Past Events

Britannia & Muscovy: English Silver at the Court of the Tsars

Conference

  • 18 January 2008
  • 9:45 – 7:30 pm
  • Public Study Room, Paul Mellon Centre
Golden statue of rampant leopard holding crest

leopard-vessel-kremlin-2dca9980-4862-48fa-8a72-7e40b4205ab6_bm0607-b, London, circa 1600-1

Digital image courtesy of Moscow Kremlin Museums

A conference organised jointly by the Paul Mellon Centre for Studies in British Art and the Gilbert Collection. This conference discusses the collection of English silver in the Moscow Kremlin Museums, the world’s greatest surviving group of English sixteenth- and seventeenth-century silver.

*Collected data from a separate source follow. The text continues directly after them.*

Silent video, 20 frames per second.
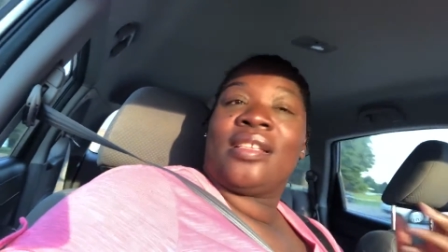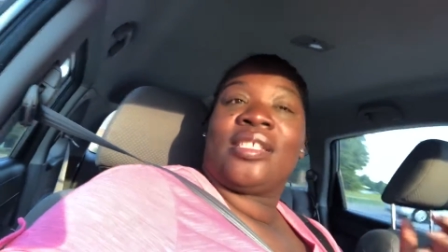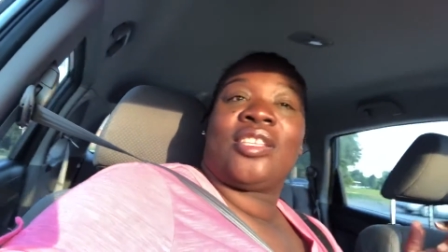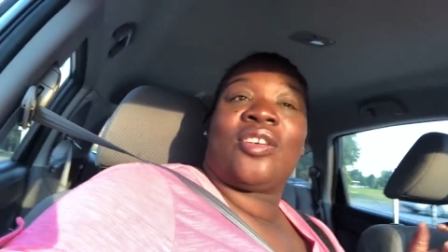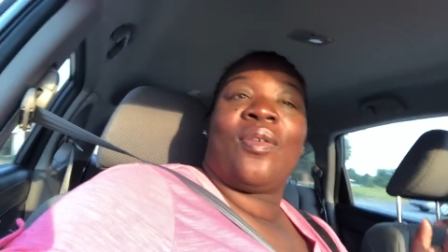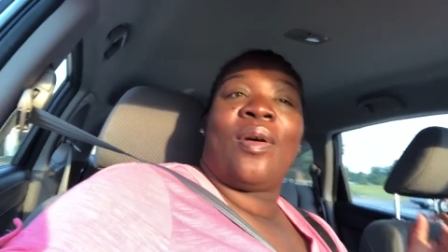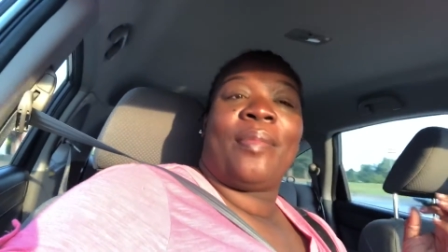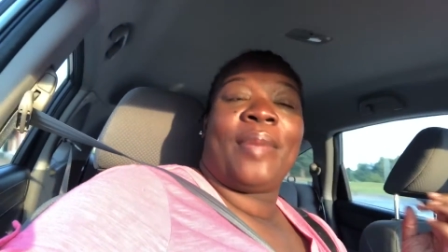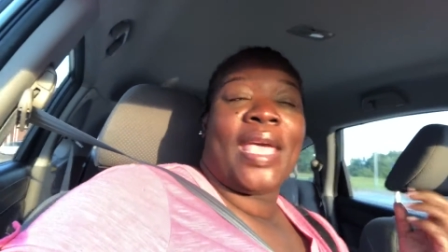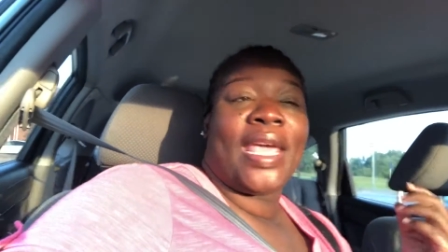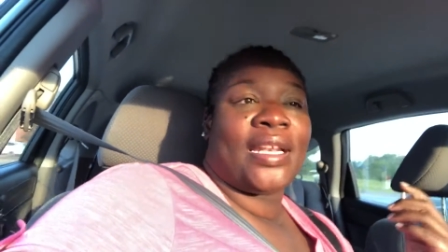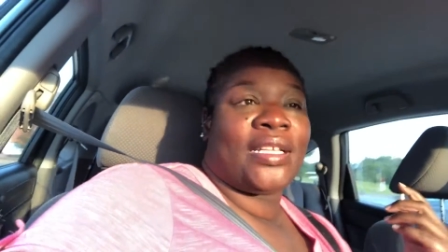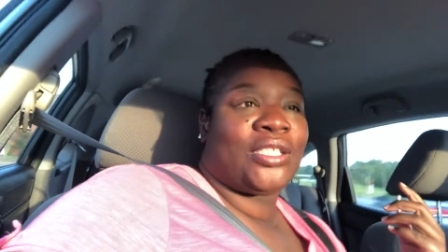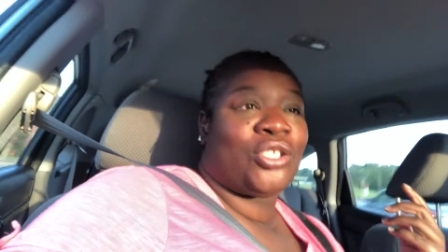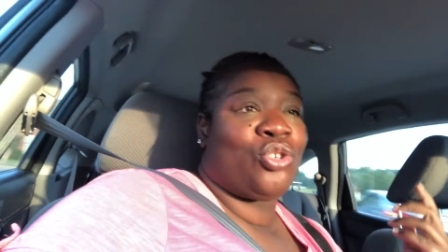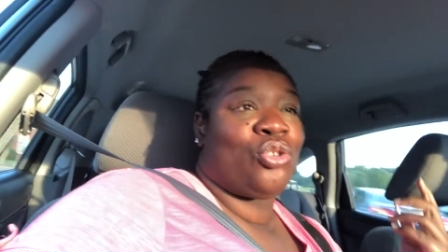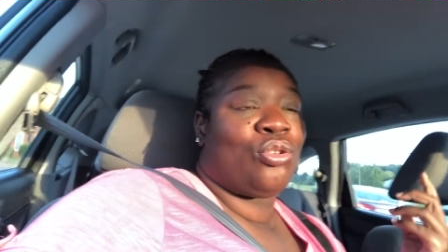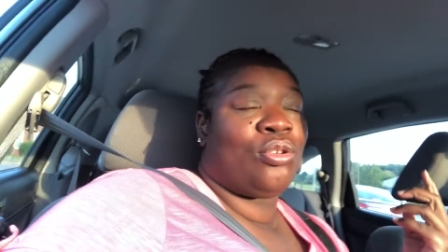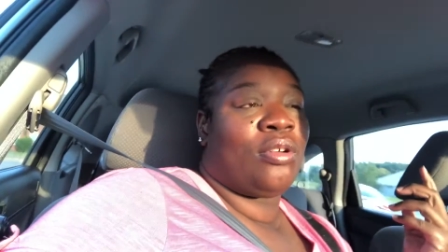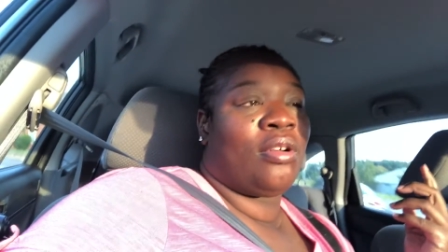so I'm headed
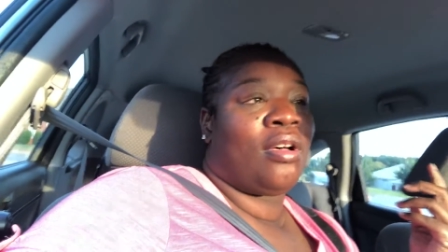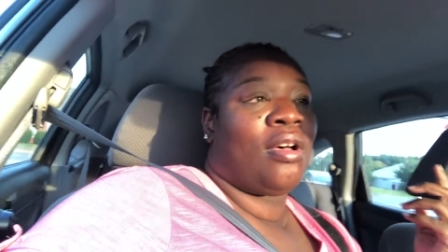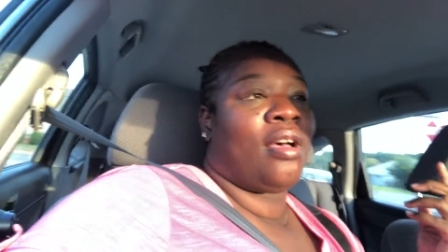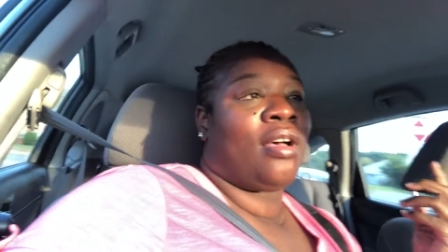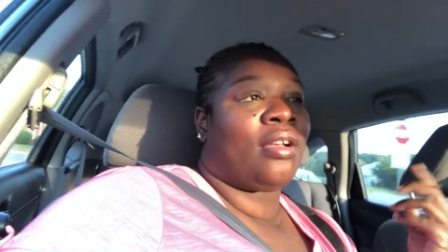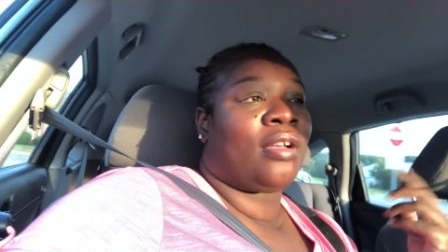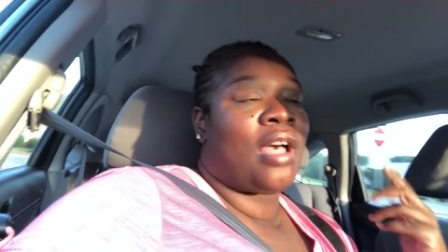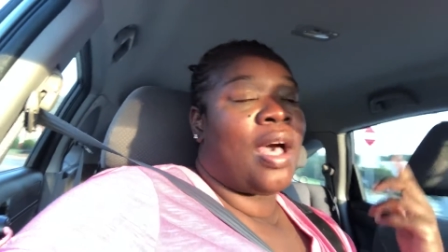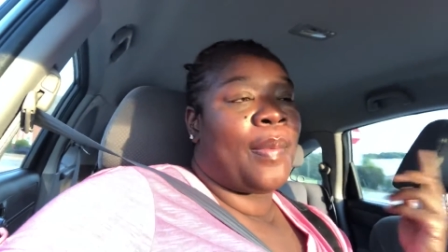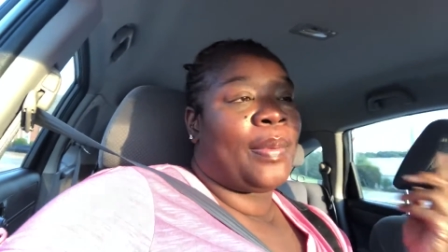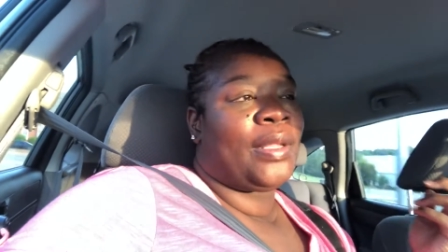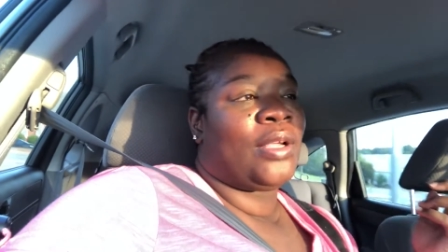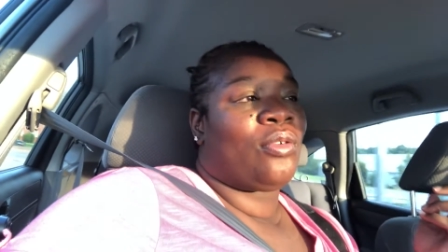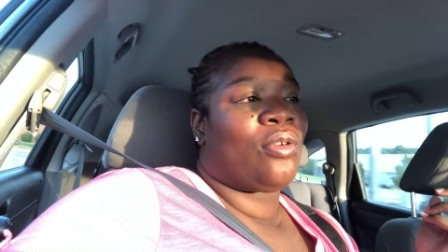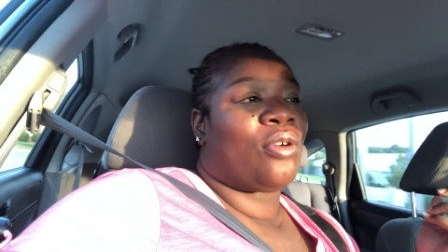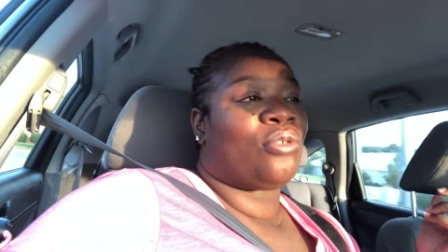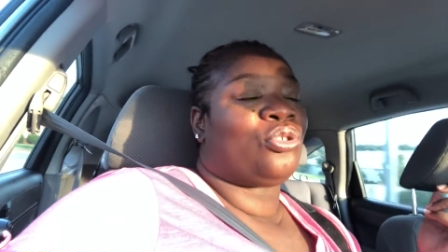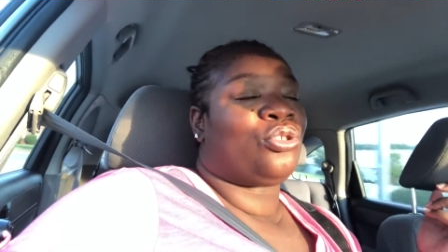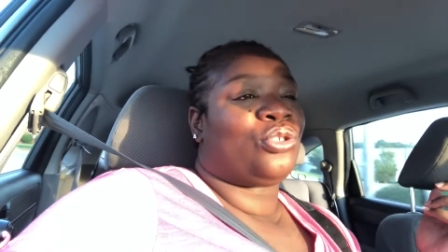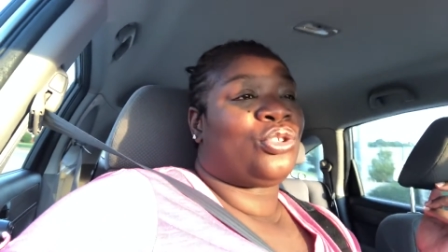to a couple of
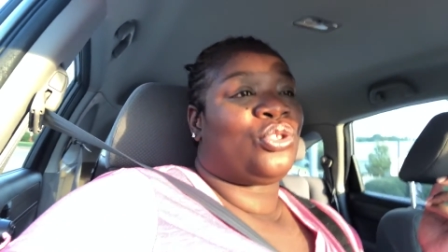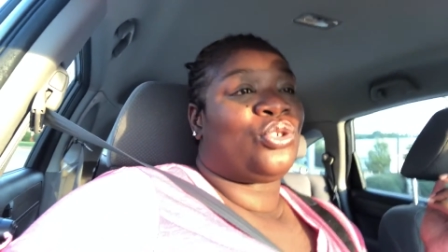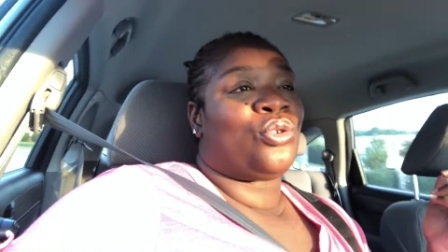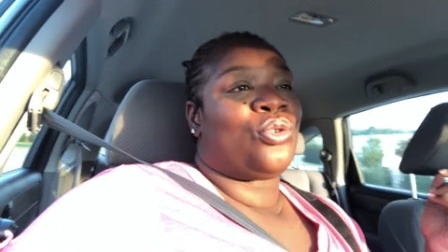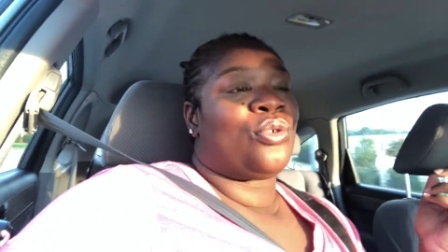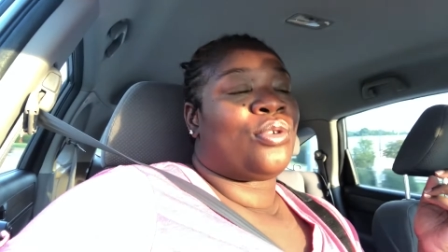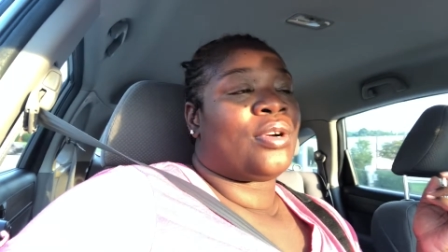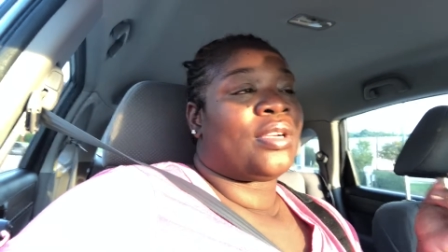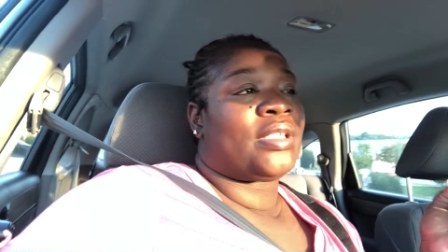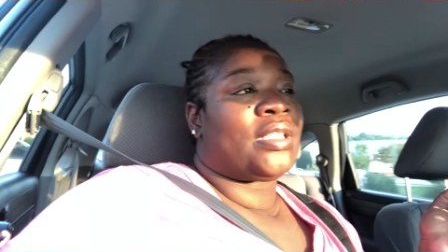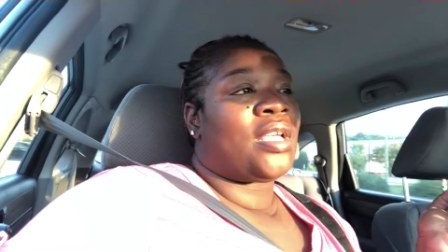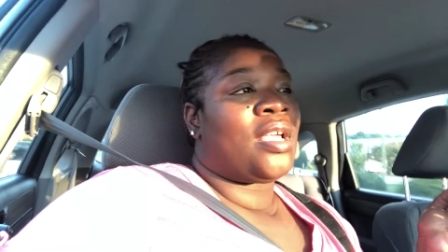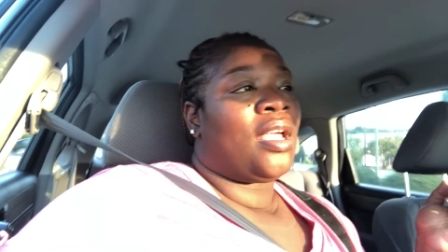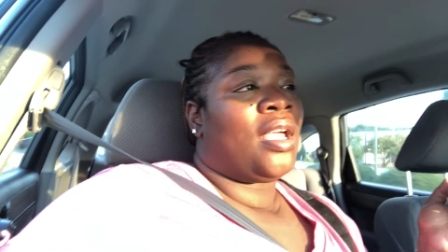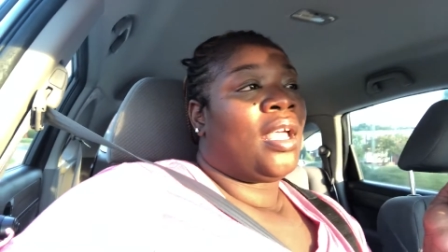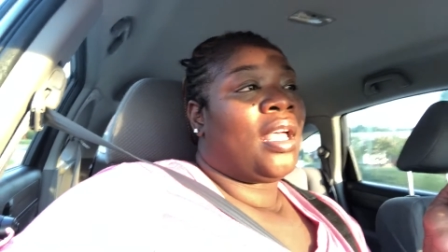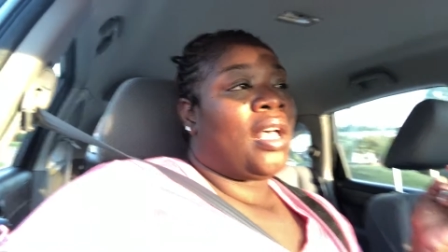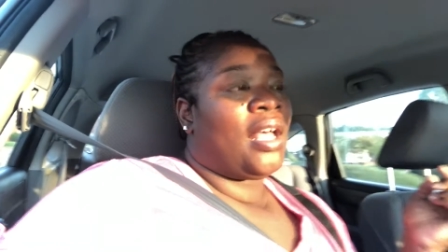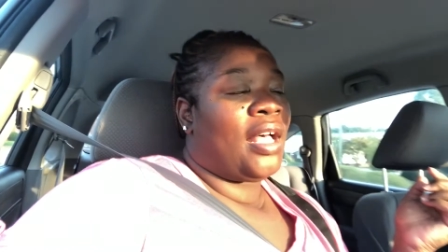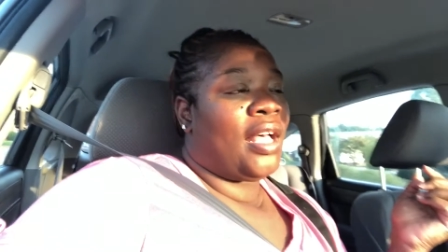grocery stores
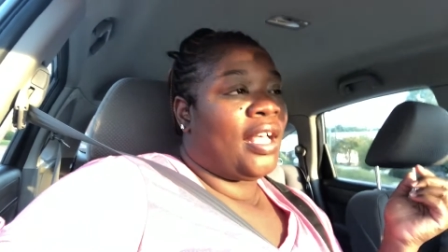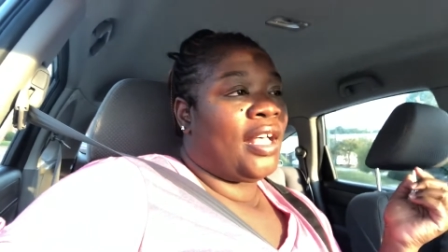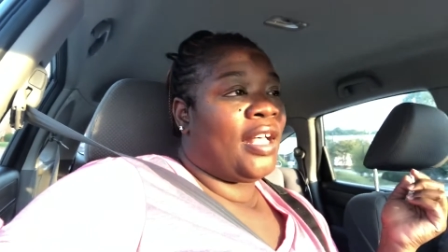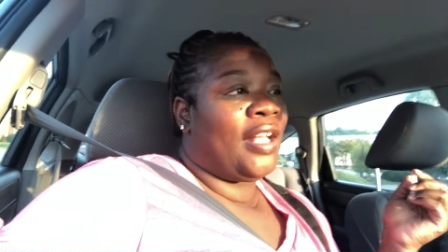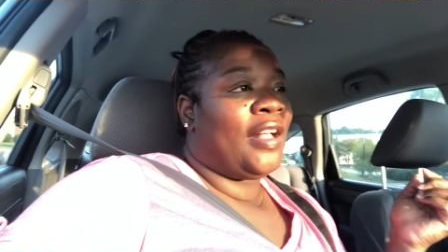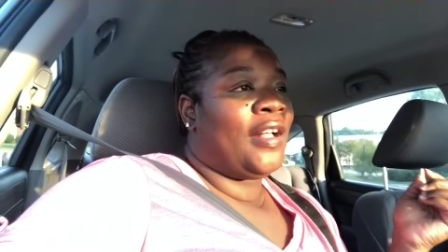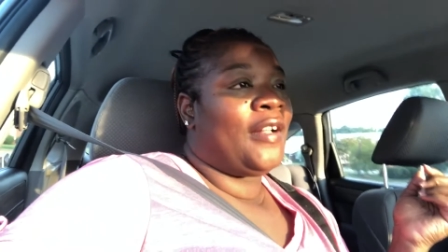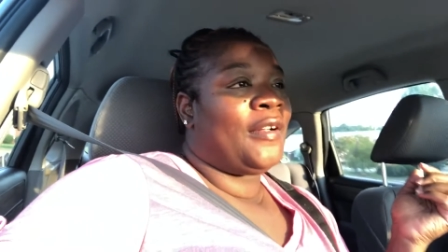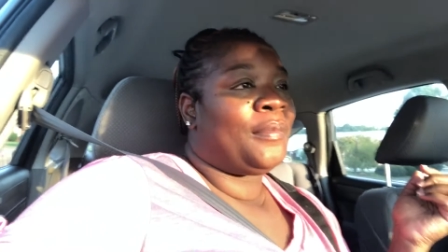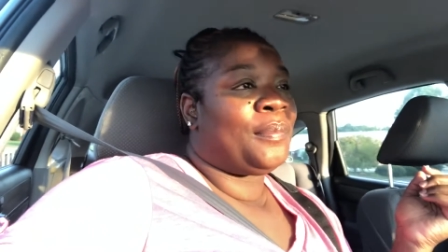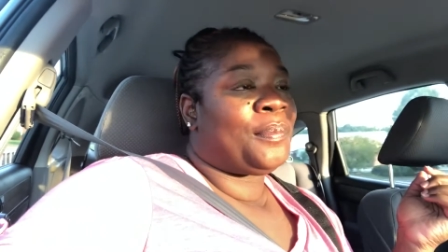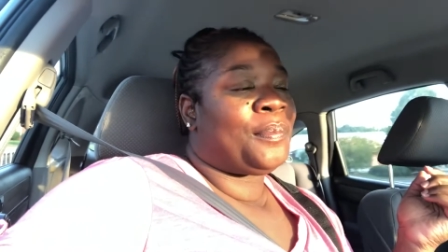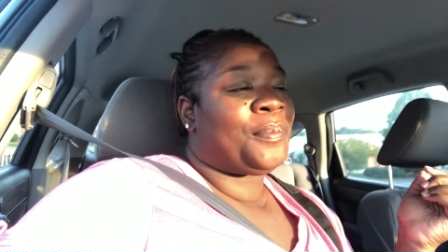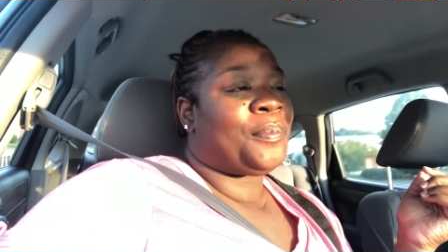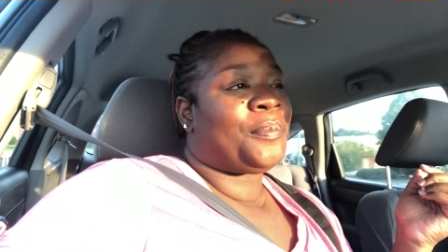um,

Much of the silver from this period was melted down during the English Civil War, making the pieces at the Kremlin exceedingly rare and historically important.

The silver items—a large water pot with snake-shaped handle and spout, a flat drinking cup, a magnificent flagon shaped like a leopard, and more—exemplify the developing ties between England and Russia. Some pieces were brought to Russia as diplomatic gifts, some were presented by English trading agents, while others were purchased for the Tsar’s Treasury. Setting these silver treasures in fuller context, the catalogue also features precious objects made by Russian craftsmen, a group of English firearms from the Kremlin collection, and portraits, engravings, books, and maps that illuminate the important diplomatic and commercial exchanges that were taking place between the two countries.